*** Opening Task inputs ***

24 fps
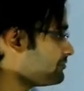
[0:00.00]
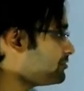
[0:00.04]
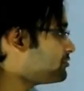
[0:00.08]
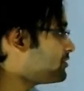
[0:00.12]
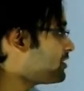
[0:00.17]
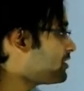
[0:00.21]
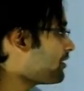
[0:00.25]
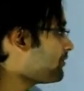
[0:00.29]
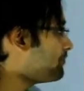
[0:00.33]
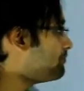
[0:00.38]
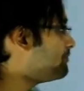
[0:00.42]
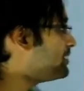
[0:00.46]
give
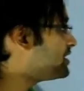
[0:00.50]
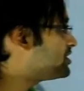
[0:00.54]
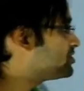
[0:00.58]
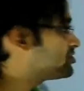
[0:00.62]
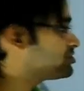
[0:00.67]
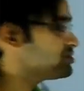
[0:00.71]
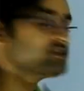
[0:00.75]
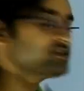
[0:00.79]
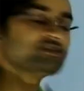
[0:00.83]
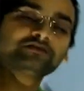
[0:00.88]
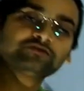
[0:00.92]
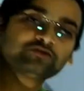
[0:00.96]
you a
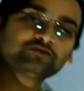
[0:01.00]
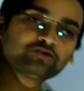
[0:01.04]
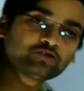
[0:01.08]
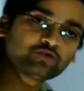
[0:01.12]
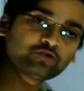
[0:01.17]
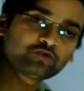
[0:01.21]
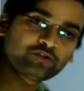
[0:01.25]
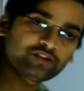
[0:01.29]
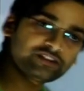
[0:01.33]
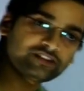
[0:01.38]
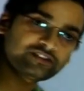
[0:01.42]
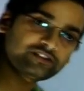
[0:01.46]
picture
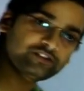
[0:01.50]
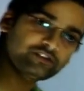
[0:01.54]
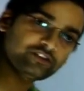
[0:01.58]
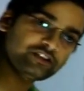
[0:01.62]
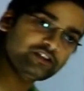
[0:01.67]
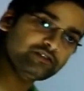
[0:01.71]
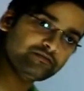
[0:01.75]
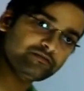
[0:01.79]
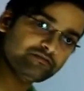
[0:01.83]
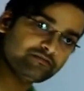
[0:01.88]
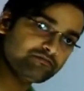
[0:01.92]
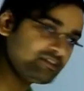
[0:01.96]
to
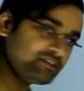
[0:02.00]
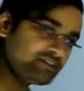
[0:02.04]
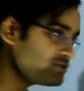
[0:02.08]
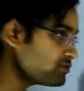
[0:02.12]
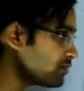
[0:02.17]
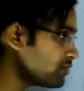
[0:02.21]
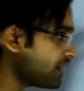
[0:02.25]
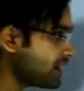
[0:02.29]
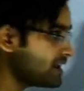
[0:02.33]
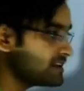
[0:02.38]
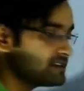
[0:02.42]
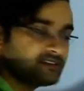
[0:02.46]
which
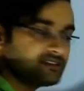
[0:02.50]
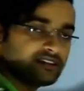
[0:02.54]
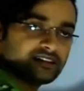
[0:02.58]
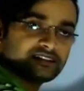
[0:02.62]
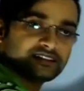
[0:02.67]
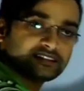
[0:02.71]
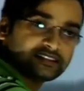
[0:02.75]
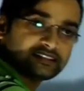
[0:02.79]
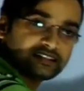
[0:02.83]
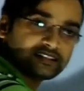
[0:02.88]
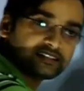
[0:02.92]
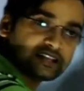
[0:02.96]
visualize
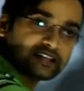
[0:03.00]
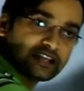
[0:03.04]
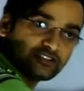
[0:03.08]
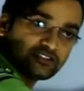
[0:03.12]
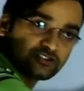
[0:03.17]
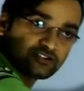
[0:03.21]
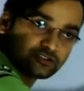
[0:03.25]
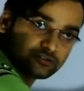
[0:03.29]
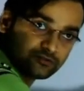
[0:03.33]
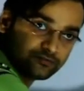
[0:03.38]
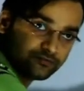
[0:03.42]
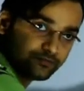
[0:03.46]
this is the
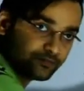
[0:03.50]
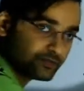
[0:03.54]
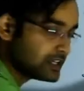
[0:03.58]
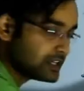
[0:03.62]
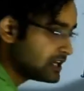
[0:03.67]
tensor.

*** Closing Task inputs ***

* [Problem to work on]
Retype all of the data above word for word, excluding the pictures.

* [Your solution]
24 fps
[0:00.00]
[0:00.04]
[0:00.08]
[0:00.12]
[0:00.17]
[0:00.21]
[0:00.25]
[0:00.29]
[0:00.33]
[0:00.38]
[0:00.42]
[0:00.46]
give
[0:00.50]
[0:00.54]
[0:00.58]
[0:00.62]
[0:00.67]
[0:00.71]
[0:00.75]
[0:00.79]
[0:00.83]
[0:00.88]
[0:00.92]
[0:00.96]
you a
[0:01.00]
[0:01.04]
[0:01.08]
[0:01.12]
[0:01.17]
[0:01.21]
[0:01.25]
[0:01.29]
[0:01.33]
[0:01.38]
[0:01.42]
[0:01.46]
picture
[0:01.50]
[0:01.54]
[0:01.58]
[0:01.62]
[0:01.67]
[0:01.71]
[0:01.75]
[0:01.79]
[0:01.83]
[0:01.88]
[0:01.92]
[0:01.96]
to
[0:02.00]
[0:02.04]
[0:02.08]
[0:02.12]
[0:02.17]
[0:02.21]
[0:02.25]
[0:02.29]
[0:02.33]
[0:02.38]
[0:02.42]
[0:02.46]
which
[0:02.50]
[0:02.54]
[0:02.58]
[0:02.62]
[0:02.67]
[0:02.71]
[0:02.75]
[0:02.79]
[0:02.83]
[0:02.88]
[0:02.92]
[0:02.96]
visualize
[0:03.00]
[0:03.04]
[0:03.08]
[0:03.12]
[0:03.17]
[0:03.21]
[0:03.25]
[0:03.29]
[0:03.33]
[0:03.38]
[0:03.42]
[0:03.46]
this is the
[0:03.50]
[0:03.54]
[0:03.58]
[0:03.62]
[0:03.67]
tensor.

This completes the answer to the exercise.